[Extracted data entries]
● ● ●
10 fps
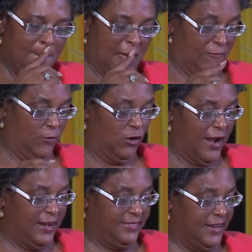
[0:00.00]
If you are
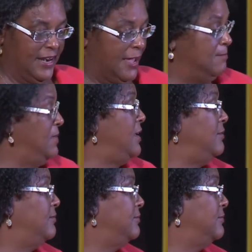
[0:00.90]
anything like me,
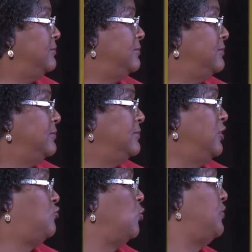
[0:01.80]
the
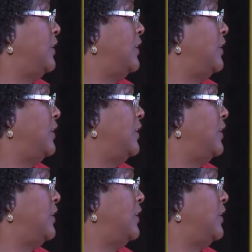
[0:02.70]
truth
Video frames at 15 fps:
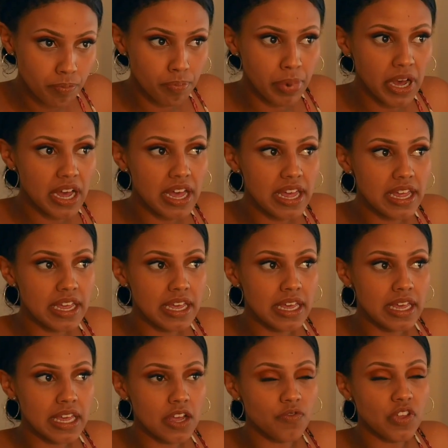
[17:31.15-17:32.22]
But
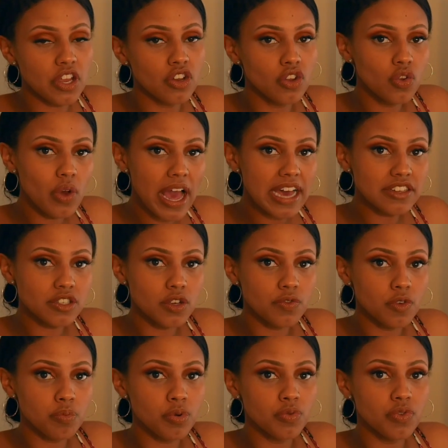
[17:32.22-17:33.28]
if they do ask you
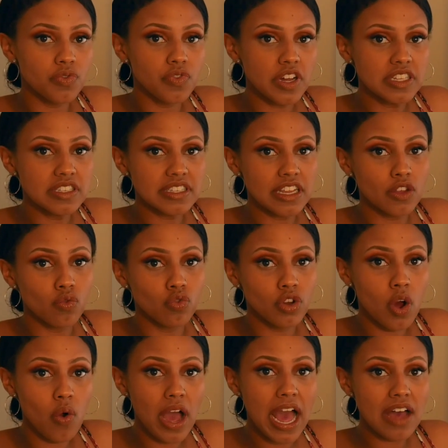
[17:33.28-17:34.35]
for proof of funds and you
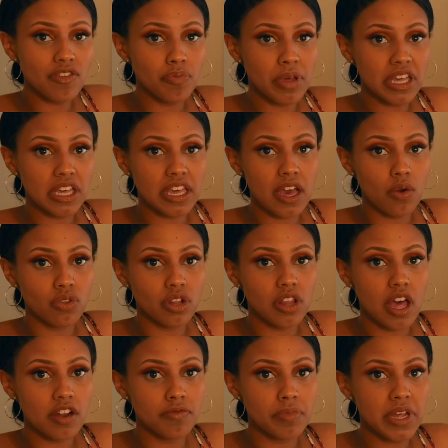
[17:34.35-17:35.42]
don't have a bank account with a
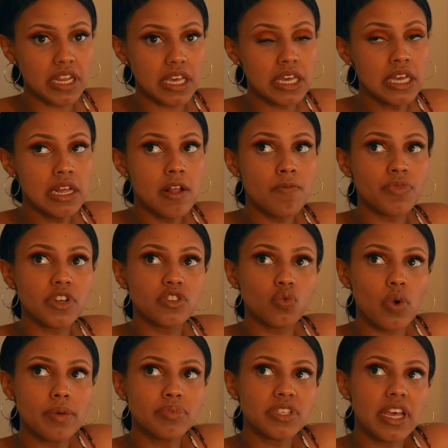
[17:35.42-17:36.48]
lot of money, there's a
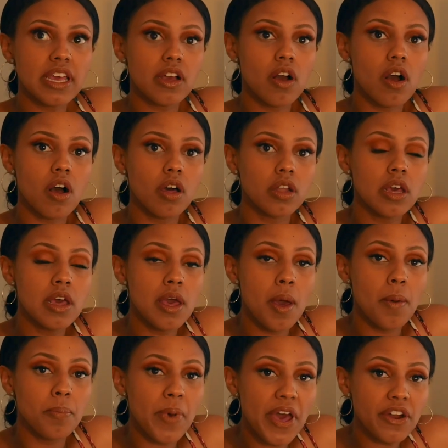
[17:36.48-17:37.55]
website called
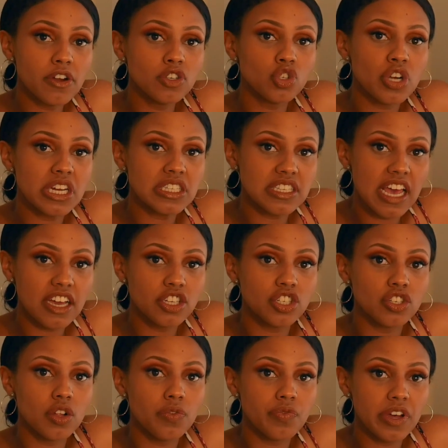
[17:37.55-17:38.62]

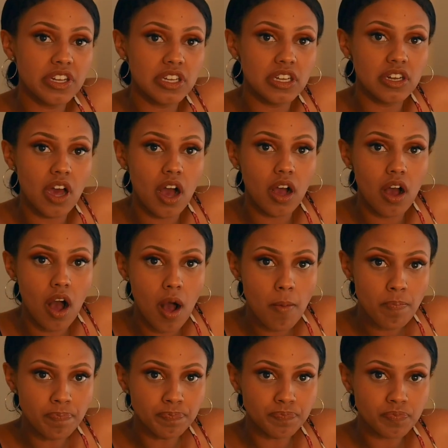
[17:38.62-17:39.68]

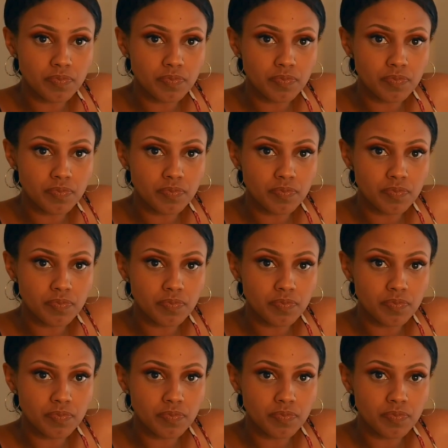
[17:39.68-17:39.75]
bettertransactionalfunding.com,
● ● ●
## [About this task]
With the pictures stripped out, return each record word for word.

## [The answer]
10 fps
[0:00.00]
If you are
[0:00.90]
anything like me,
[0:01.80]
the
[0:02.70]
truth
Video frames at 15 fps:
[17:31.15-17:32.22]
But
[17:32.22-17:33.28]
if they do ask you
[17:33.28-17:34.35]
for proof of funds and you
[17:34.35-17:35.42]
don't have a bank account with a
[17:35.42-17:36.48]
lot of money, there's a
[17:36.48-17:37.55]
website called
[17:37.55-17:38.62]

[17:38.62-17:39.68]

[17:39.68-17:39.75]
bettertransactionalfunding.com,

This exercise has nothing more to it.